** TASK STATEMENT **
Your answer must be the exact lines from the one holding "[0:02.00-0:02.08]" through the end of the entries, with no pictures.

[Excerpts from a dataset]
*-*-*

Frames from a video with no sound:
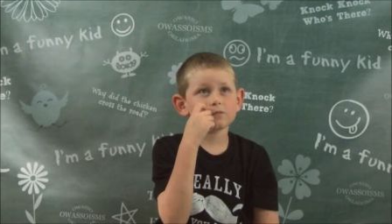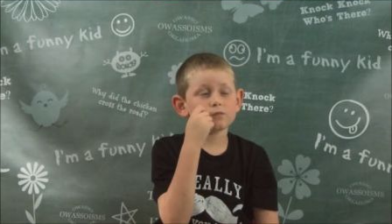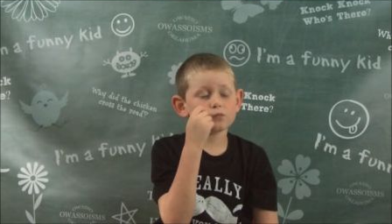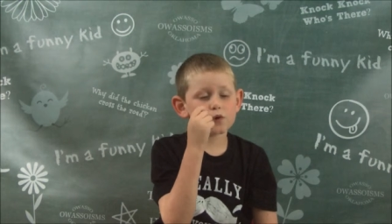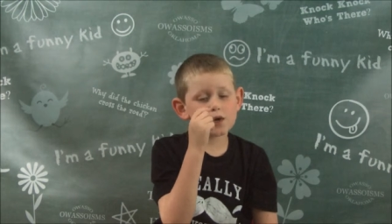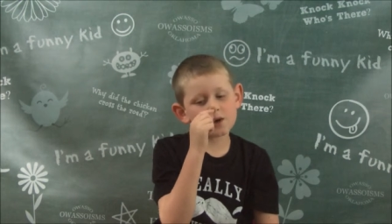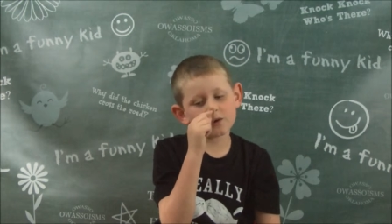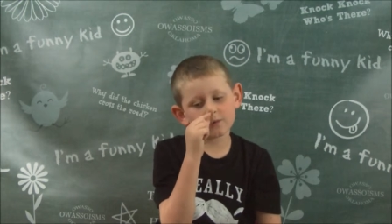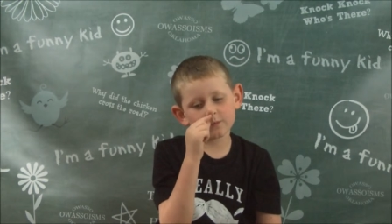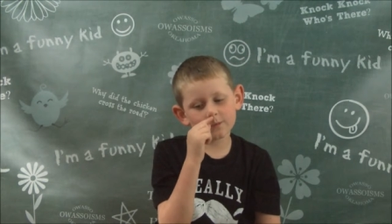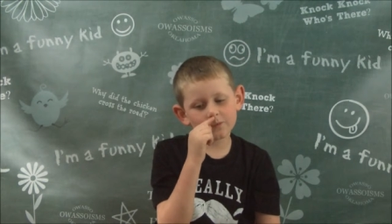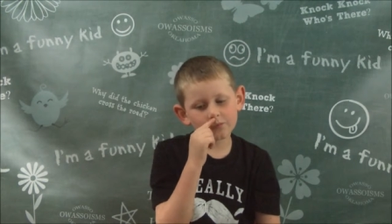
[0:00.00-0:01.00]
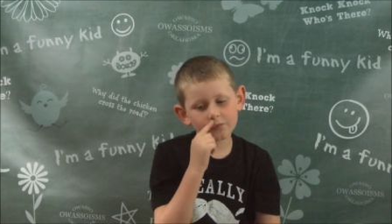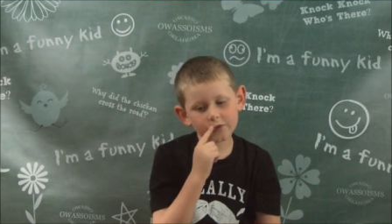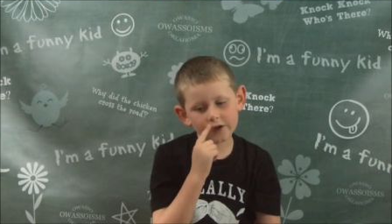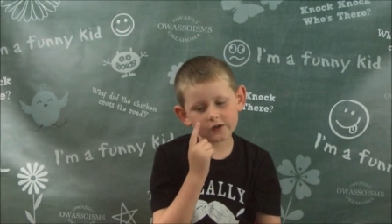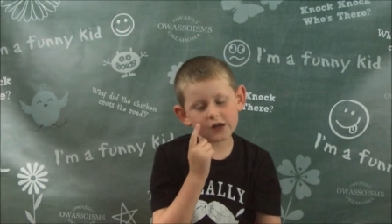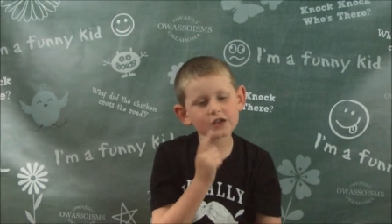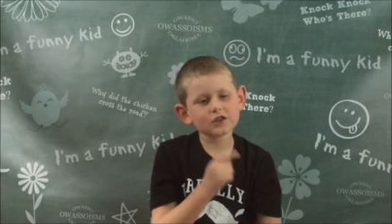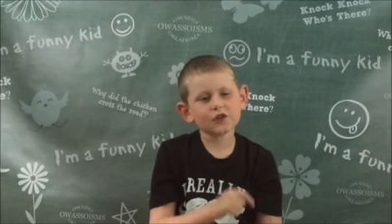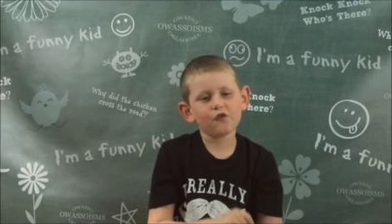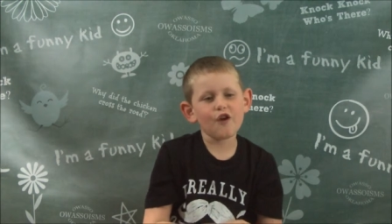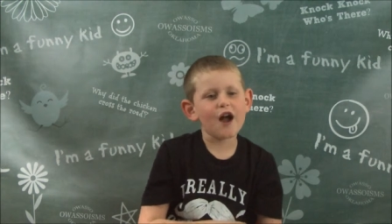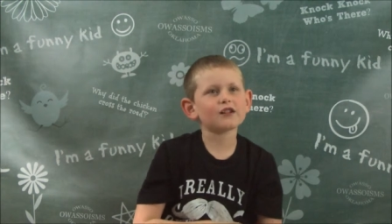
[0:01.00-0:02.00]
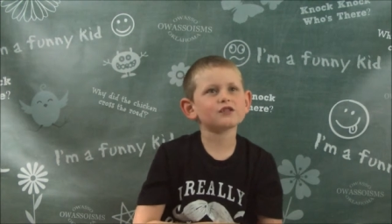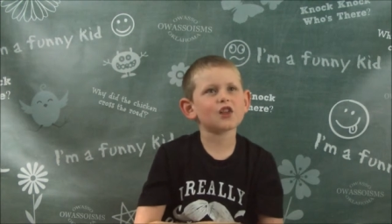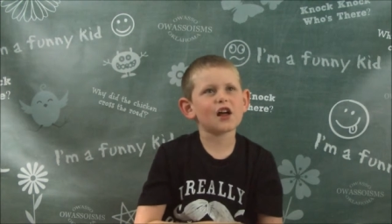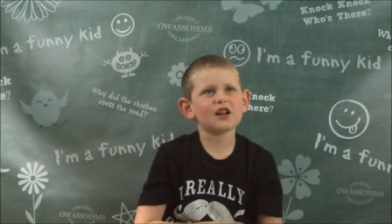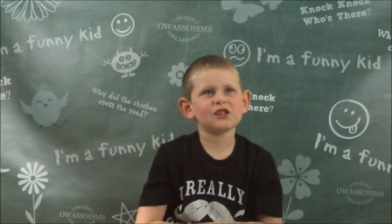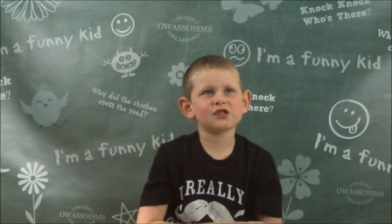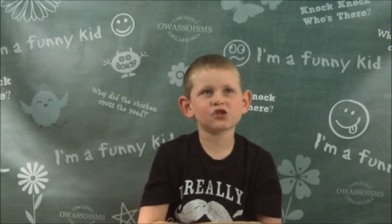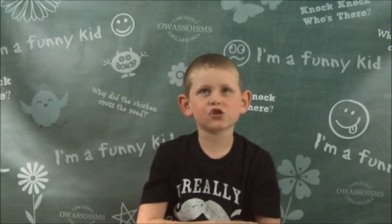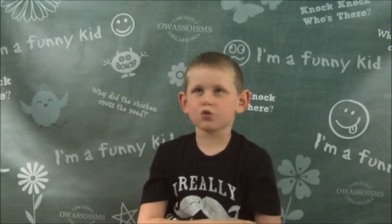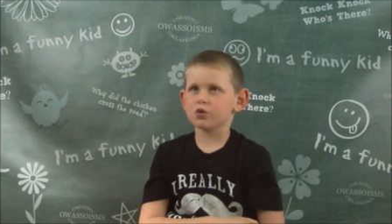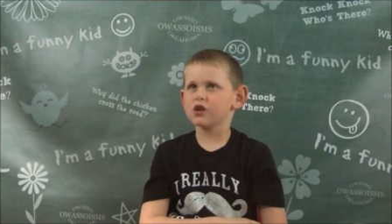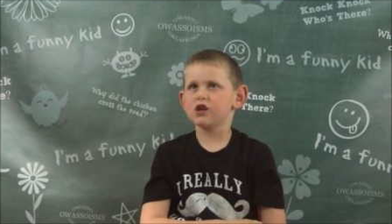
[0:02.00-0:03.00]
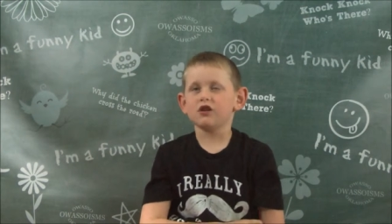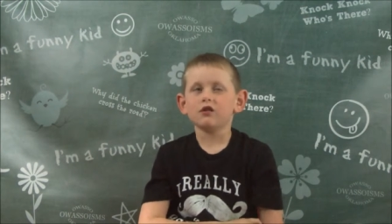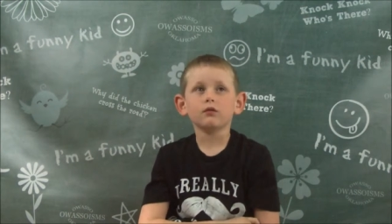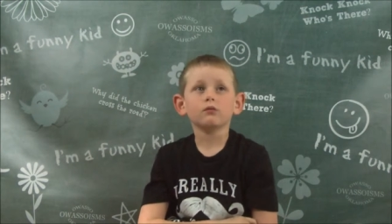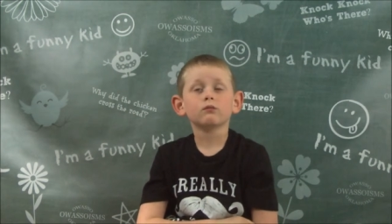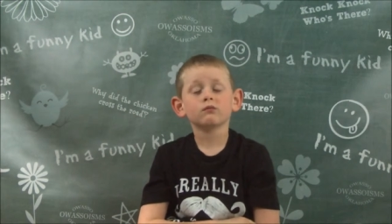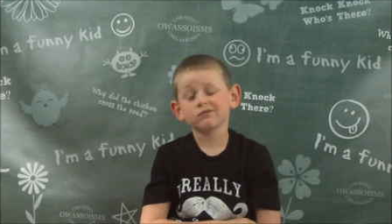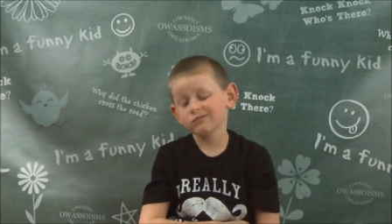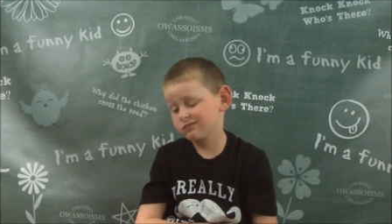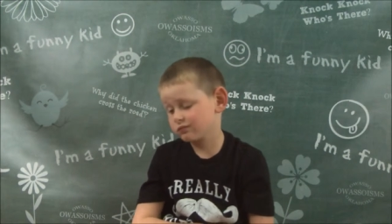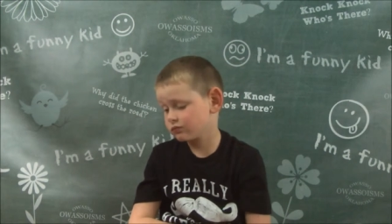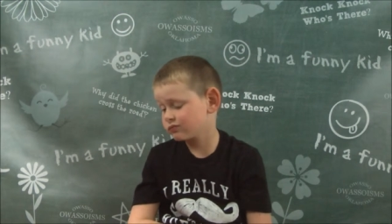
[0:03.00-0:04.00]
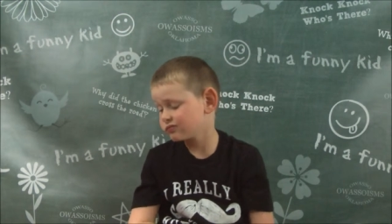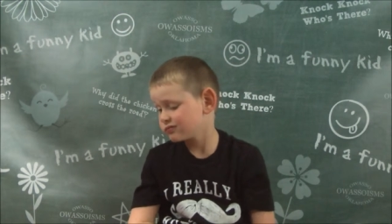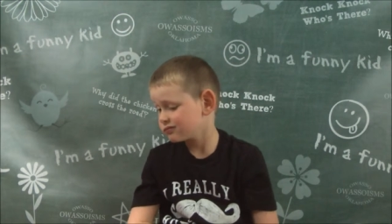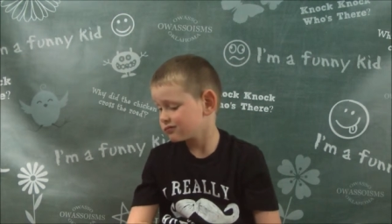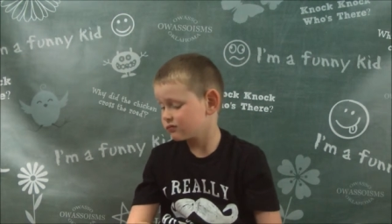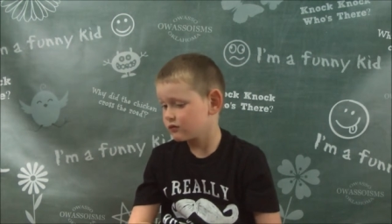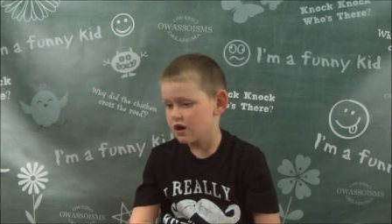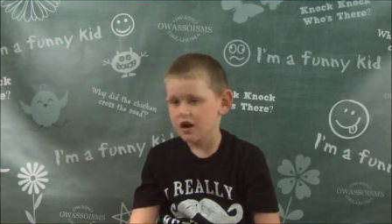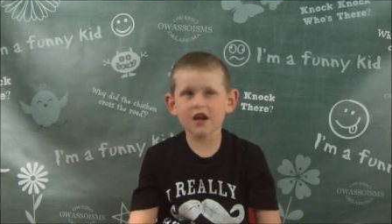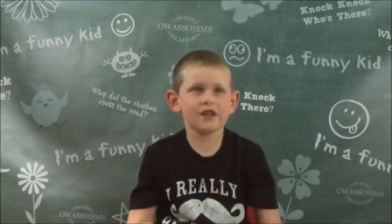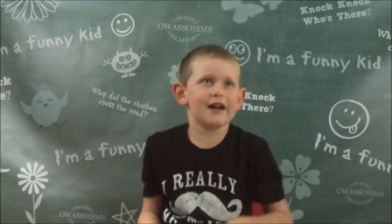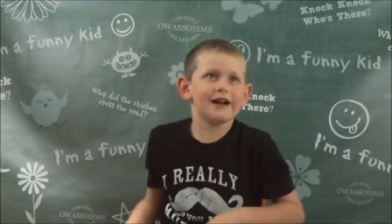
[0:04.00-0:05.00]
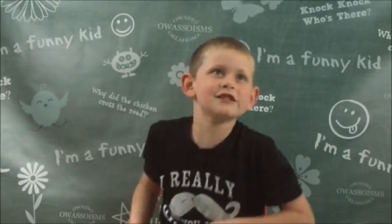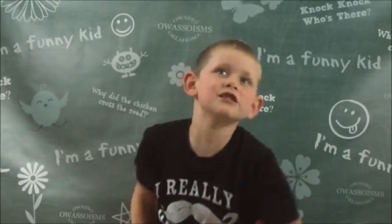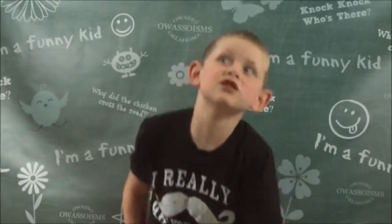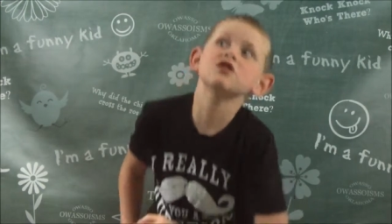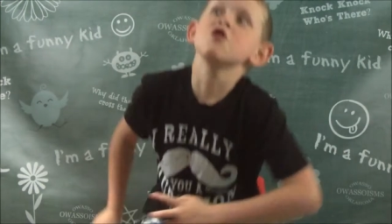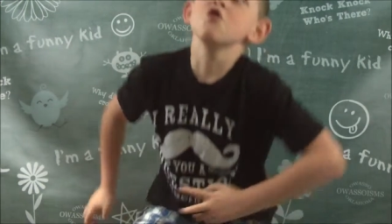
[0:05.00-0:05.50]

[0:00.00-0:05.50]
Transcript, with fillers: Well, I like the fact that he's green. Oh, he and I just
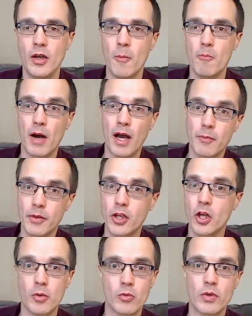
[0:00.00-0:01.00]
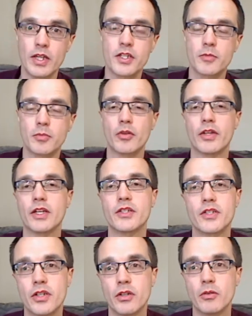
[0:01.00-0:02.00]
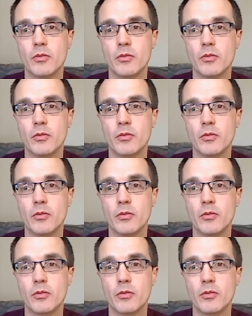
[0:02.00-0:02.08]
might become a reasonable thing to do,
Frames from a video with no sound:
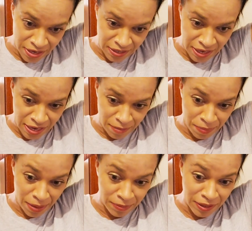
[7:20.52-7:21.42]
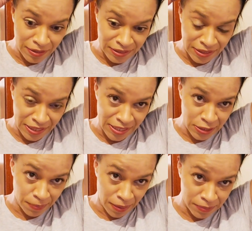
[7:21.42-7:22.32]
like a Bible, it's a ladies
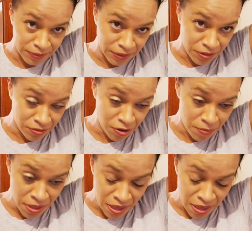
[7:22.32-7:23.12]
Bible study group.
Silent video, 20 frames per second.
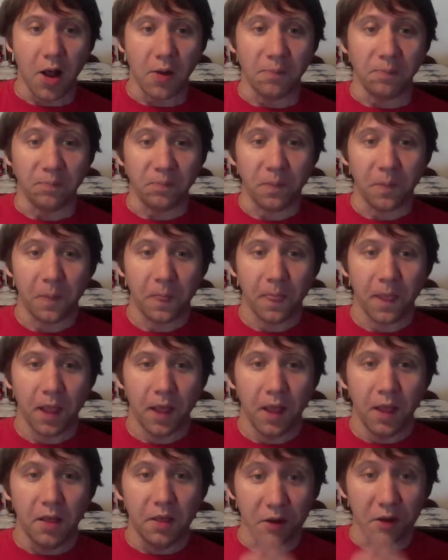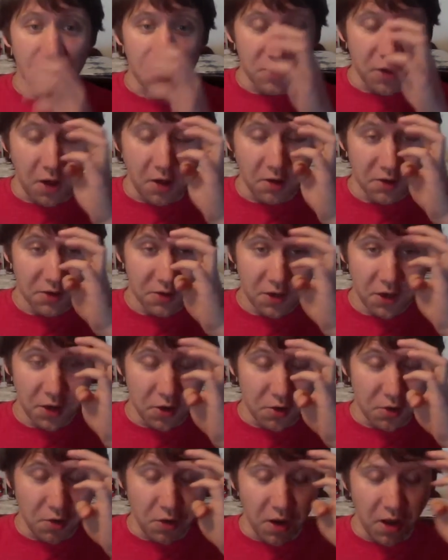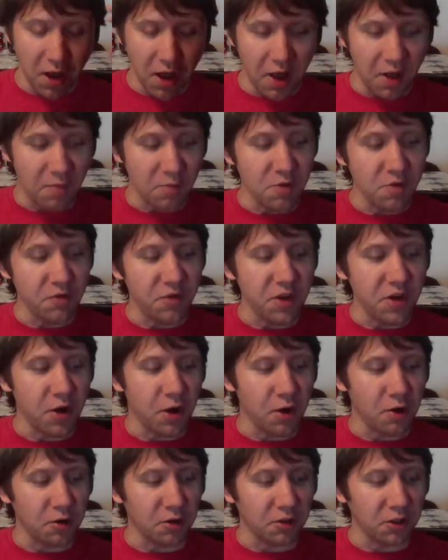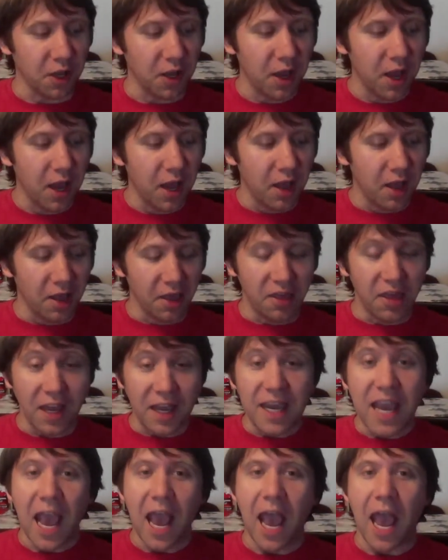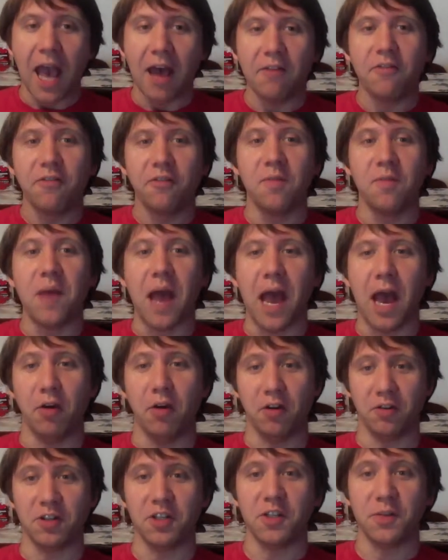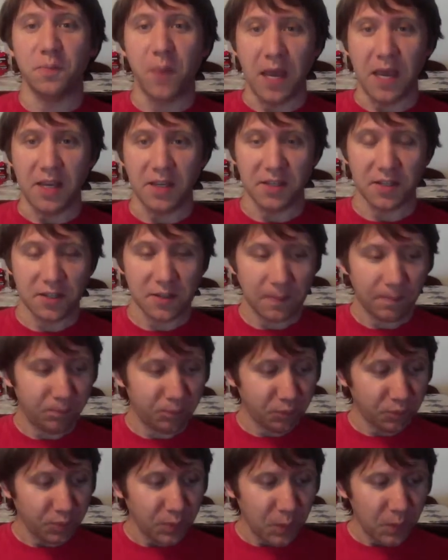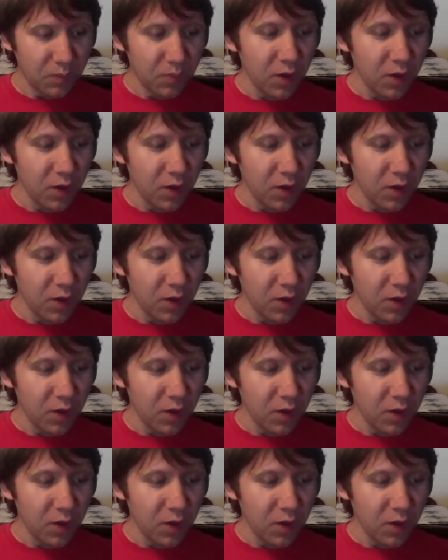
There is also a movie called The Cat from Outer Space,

*-*-*

** TASK SOLUTION **
[0:02.00-0:02.08]
might become a reasonable thing to do,
Frames from a video with no sound:
[7:20.52-7:21.42]
[7:21.42-7:22.32]
like a Bible, it's a ladies
[7:22.32-7:23.12]
Bible study group.
Silent video, 20 frames per second.
There is also a movie called The Cat from Outer Space,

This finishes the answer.